En plus de son rôle avec la Fondation de l'hôpital de San Matteo, le Dr Caccialanza est professeur contractuel à l'Université de Pavie, membre fondateur du groupe de travail conjoint de l'Association italienne d'oncologie médicale (AIOM), – Société italienne de nutrition artificielle et Métabolisme (SINPE) – Fédération Italienne des Organisations Volontaires de Cancer (FAVO) «Nutrition in Oncology». Il est membre du comité scientifique et ancien secrétaire de la Société italienne de nutrition artificielle et métabolisme (SINPE).
En plus de sa pratique clinique, il est auteur / co-auteur de plus de 100 articles scientifiques dans le domaine de la nutrition clinique, rédacteur en chef adjoint de la revue Clinical Nutrition ESPEN (Elsevier) et membre du comité de rédaction de Nutrition (Elsevier) et nutriments (MDPI).
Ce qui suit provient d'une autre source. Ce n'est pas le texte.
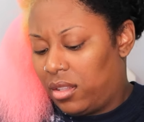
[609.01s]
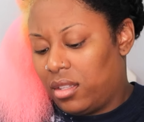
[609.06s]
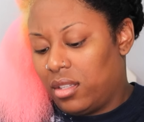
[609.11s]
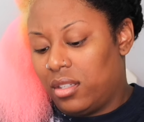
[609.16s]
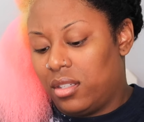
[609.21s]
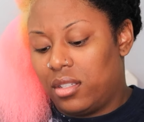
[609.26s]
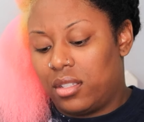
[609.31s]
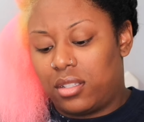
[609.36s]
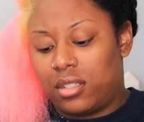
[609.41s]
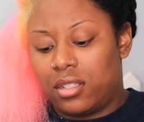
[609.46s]

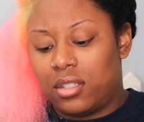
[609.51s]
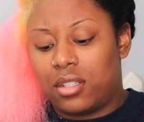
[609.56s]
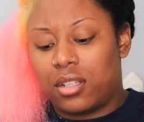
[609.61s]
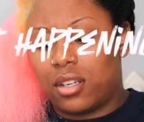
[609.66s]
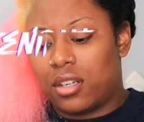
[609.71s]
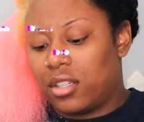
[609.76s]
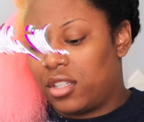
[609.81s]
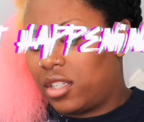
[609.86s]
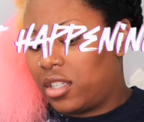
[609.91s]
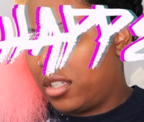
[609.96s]
the dish
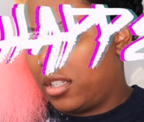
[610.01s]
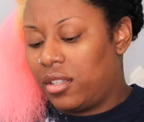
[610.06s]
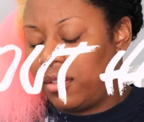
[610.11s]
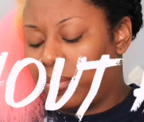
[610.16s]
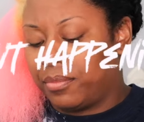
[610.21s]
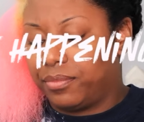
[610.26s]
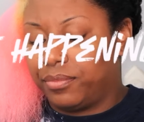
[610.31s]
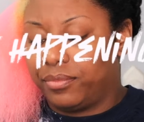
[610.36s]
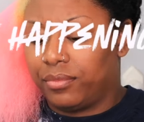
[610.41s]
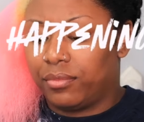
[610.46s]

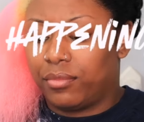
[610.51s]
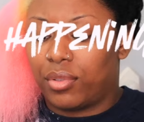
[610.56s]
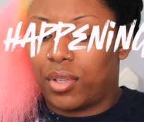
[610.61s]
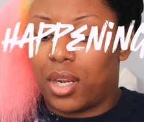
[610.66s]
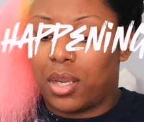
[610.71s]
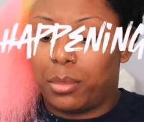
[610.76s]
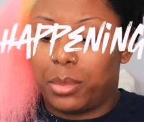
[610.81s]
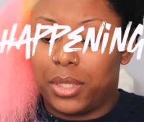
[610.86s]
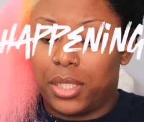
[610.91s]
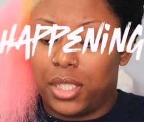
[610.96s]
detergent
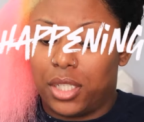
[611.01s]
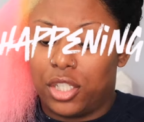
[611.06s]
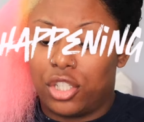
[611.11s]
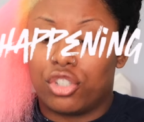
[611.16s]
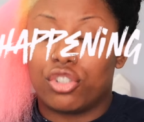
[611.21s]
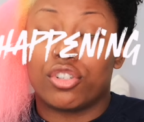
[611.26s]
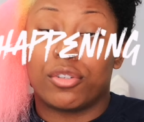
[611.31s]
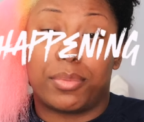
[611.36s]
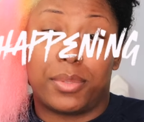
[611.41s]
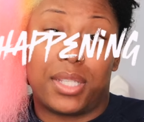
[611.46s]
probably
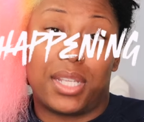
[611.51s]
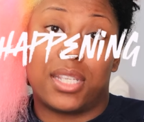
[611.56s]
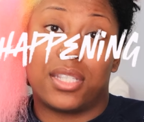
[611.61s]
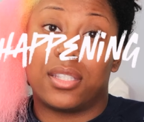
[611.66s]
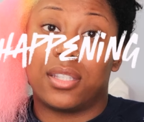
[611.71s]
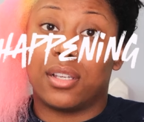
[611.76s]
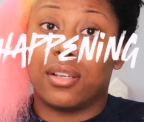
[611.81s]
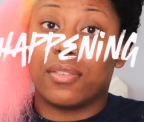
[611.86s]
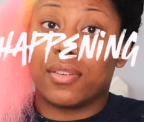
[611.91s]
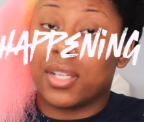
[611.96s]
strips that
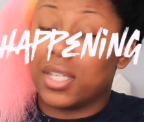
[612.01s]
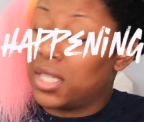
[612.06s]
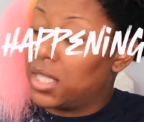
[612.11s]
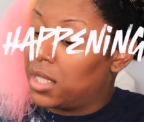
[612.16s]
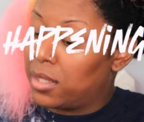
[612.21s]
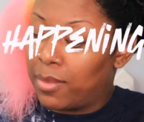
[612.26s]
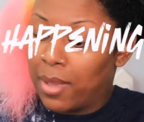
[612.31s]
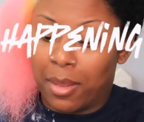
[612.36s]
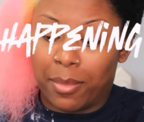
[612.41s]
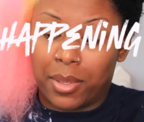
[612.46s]
stuff
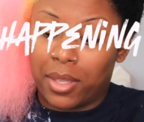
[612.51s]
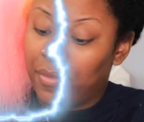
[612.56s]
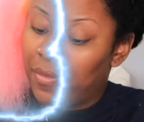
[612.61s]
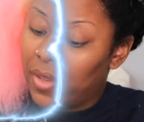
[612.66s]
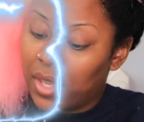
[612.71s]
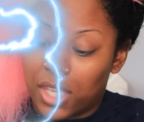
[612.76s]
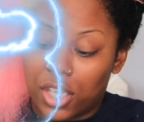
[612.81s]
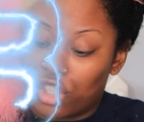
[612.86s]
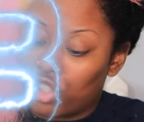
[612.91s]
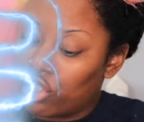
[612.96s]
because baby, if
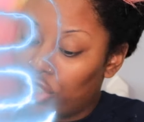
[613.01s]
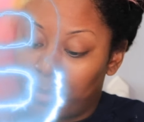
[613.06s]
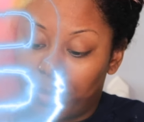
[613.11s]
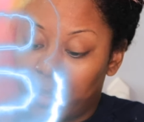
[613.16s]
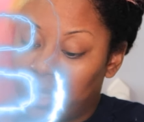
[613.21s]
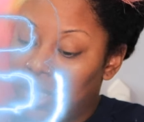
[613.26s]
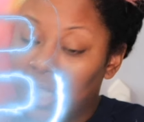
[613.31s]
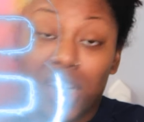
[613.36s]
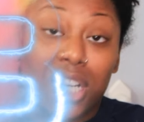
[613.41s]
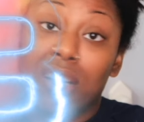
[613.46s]
it can strip
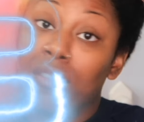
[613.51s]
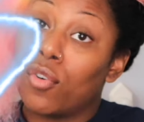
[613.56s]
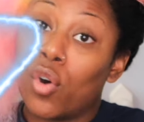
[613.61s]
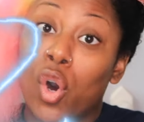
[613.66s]
a duck of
*Nutricia soutiendra des initiatives de recherche dans 15 autres pays à travers le monde au cours des deux prochains mois avec des subventions totalisant environ 1 million d'euros. Ensemble, ces initiatives de recherche examineront le rôle de la nutrition dans le rétablissement des patients COVID-19. Il s'agit d'une recherche pragmatique initiée par l'investigateur et qui comprend à la fois des études interventionnelles et des études observationnelles. Un financement sera accordé pour des propositions de recherche d'organisations de soins de santé et soutiendra à terme le développement de voies de soins cliniques nutritionnels post-COVID et / ou étudiera par le biais de recherches cliniques pragmatiques l'impact de la nutrition pendant la récupération de COVID-19.